■ Required action:
Print each entry word for word without images.

■ Provided records:
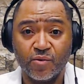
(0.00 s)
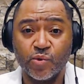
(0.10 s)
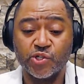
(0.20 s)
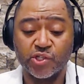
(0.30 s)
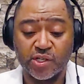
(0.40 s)

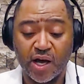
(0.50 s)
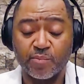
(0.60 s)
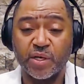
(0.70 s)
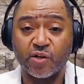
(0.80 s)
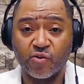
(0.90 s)
We should
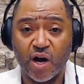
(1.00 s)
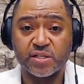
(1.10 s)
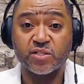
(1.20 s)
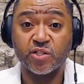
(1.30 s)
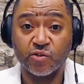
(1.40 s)
not be in
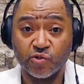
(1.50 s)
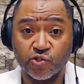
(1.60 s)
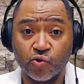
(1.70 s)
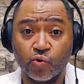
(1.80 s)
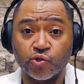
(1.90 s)
crisis here in
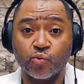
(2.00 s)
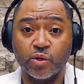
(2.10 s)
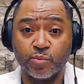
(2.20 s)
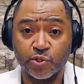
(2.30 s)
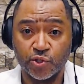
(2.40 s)
Georgia
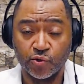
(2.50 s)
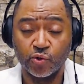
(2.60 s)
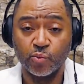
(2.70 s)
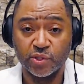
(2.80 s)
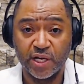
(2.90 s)
with
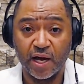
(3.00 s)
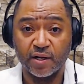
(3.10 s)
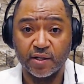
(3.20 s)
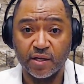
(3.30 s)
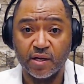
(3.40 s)
maternal
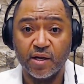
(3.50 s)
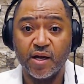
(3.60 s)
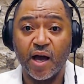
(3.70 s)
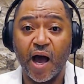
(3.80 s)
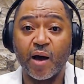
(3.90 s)
mortality.
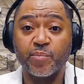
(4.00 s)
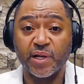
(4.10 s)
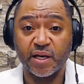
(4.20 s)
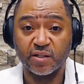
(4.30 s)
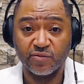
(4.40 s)
I
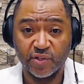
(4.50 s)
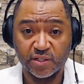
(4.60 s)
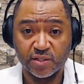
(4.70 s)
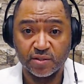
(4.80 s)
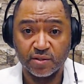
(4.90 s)
plan to
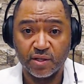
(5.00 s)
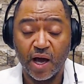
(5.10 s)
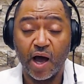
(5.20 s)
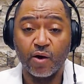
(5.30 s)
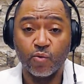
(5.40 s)
fix it. I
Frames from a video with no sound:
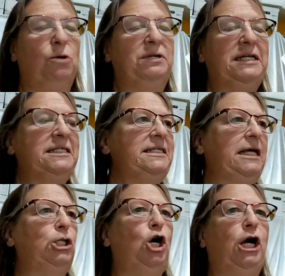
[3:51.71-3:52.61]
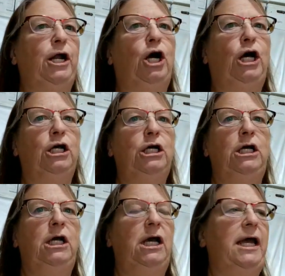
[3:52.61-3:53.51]
It doesn't take long at all.
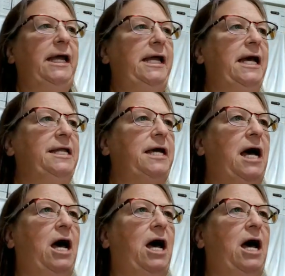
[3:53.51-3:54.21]
And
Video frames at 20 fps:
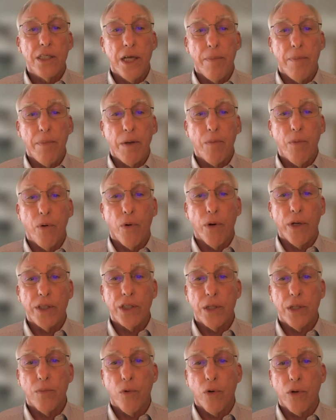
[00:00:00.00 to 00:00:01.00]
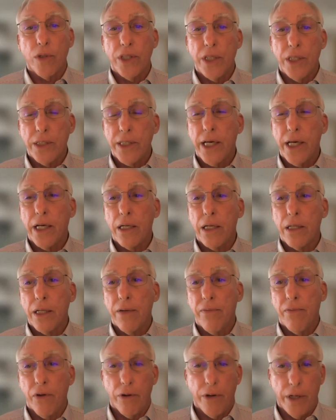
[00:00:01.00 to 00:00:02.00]
tipping points in more detail
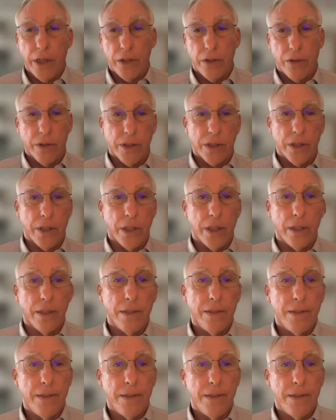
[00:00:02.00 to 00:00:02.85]
if you're interested.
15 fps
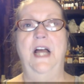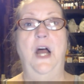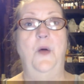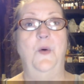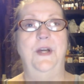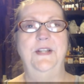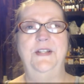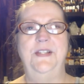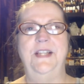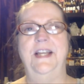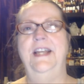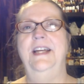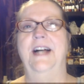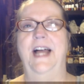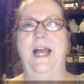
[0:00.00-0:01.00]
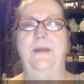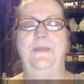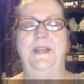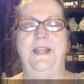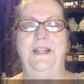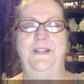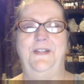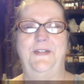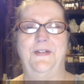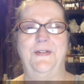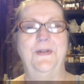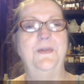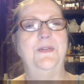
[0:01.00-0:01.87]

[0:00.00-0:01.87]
I wanted to say a happy Easter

■ Problem solution:
(0.00 s)
(0.10 s)
(0.20 s)
(0.30 s)
(0.40 s)

(0.50 s)
(0.60 s)
(0.70 s)
(0.80 s)
(0.90 s)
We should
(1.00 s)
(1.10 s)
(1.20 s)
(1.30 s)
(1.40 s)
not be in
(1.50 s)
(1.60 s)
(1.70 s)
(1.80 s)
(1.90 s)
crisis here in
(2.00 s)
(2.10 s)
(2.20 s)
(2.30 s)
(2.40 s)
Georgia
(2.50 s)
(2.60 s)
(2.70 s)
(2.80 s)
(2.90 s)
with
(3.00 s)
(3.10 s)
(3.20 s)
(3.30 s)
(3.40 s)
maternal
(3.50 s)
(3.60 s)
(3.70 s)
(3.80 s)
(3.90 s)
mortality.
(4.00 s)
(4.10 s)
(4.20 s)
(4.30 s)
(4.40 s)
I
(4.50 s)
(4.60 s)
(4.70 s)
(4.80 s)
(4.90 s)
plan to
(5.00 s)
(5.10 s)
(5.20 s)
(5.30 s)
(5.40 s)
fix it. I
Frames from a video with no sound:
[3:51.71-3:52.61]
[3:52.61-3:53.51]
It doesn't take long at all.
[3:53.51-3:54.21]
And
Video frames at 20 fps:
[00:00:00.00 to 00:00:01.00]
[00:00:01.00 to 00:00:02.00]
tipping points in more detail
[00:00:02.00 to 00:00:02.85]
if you're interested.
15 fps
[0:00.00-0:01.00]
[0:01.00-0:01.87]

[0:00.00-0:01.87]
I wanted to say a happy Easter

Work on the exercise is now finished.